[Material provided]

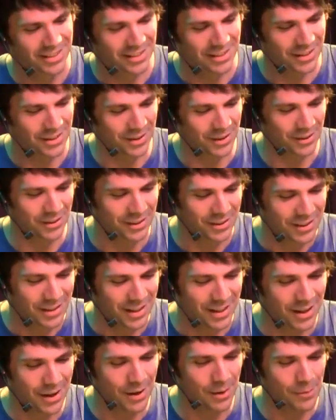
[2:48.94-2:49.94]
No,
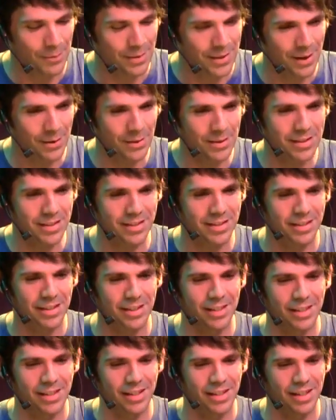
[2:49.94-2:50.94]

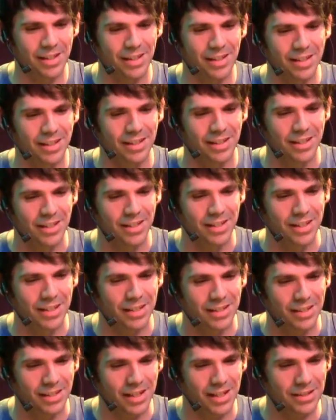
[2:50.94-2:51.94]
that
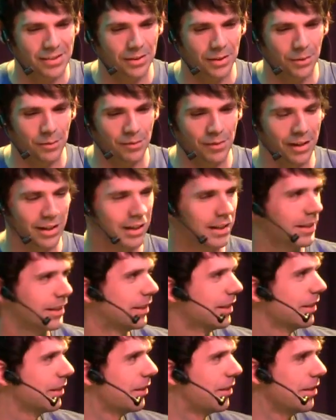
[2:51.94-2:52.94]
took a very
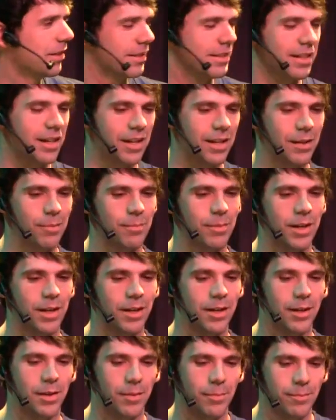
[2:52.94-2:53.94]
long time,
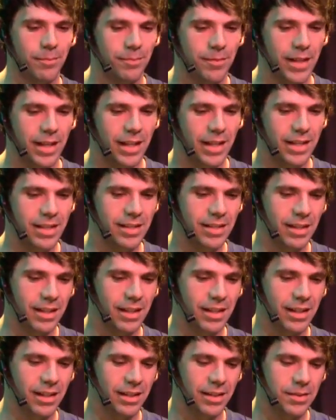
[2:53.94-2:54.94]
and
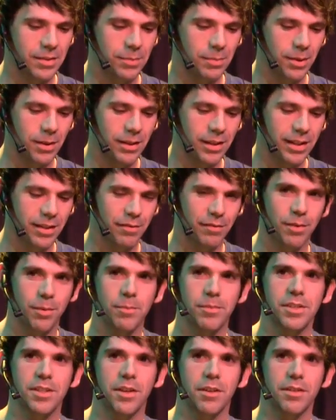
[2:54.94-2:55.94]
it's probably
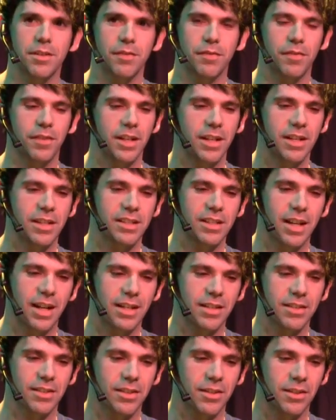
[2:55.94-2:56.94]
from start to finish
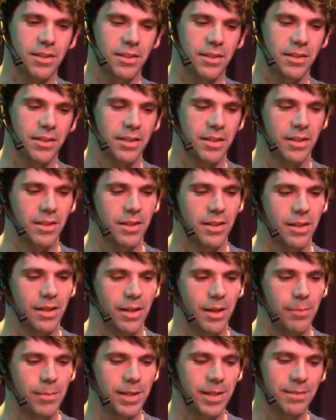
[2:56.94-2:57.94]
that song.
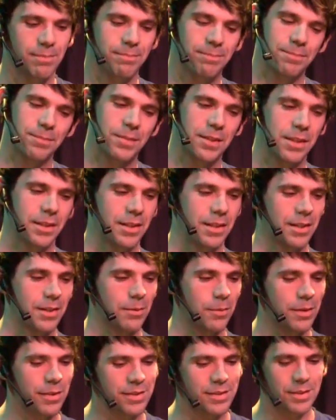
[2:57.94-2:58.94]
I mean,
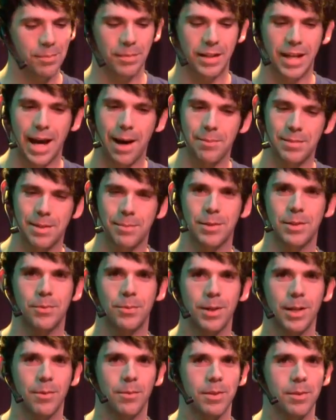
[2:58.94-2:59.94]
with some gaps in
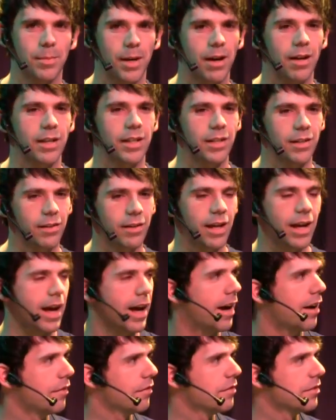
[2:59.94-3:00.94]
between, was about a year and a
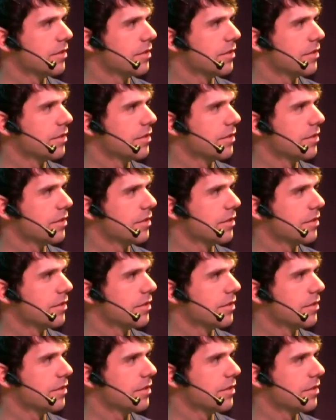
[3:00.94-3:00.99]
half.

[/Material provided]

Return nothing except the lines from the line with "[2:54.94-2:55.94]" through the last line of the records above, copied exactly and without pictures.

Written solution —
[2:54.94-2:55.94]
it's probably
[2:55.94-2:56.94]
from start to finish
[2:56.94-2:57.94]
that song.
[2:57.94-2:58.94]
I mean,
[2:58.94-2:59.94]
with some gaps in
[2:59.94-3:00.94]
between, was about a year and a
[3:00.94-3:00.99]
half.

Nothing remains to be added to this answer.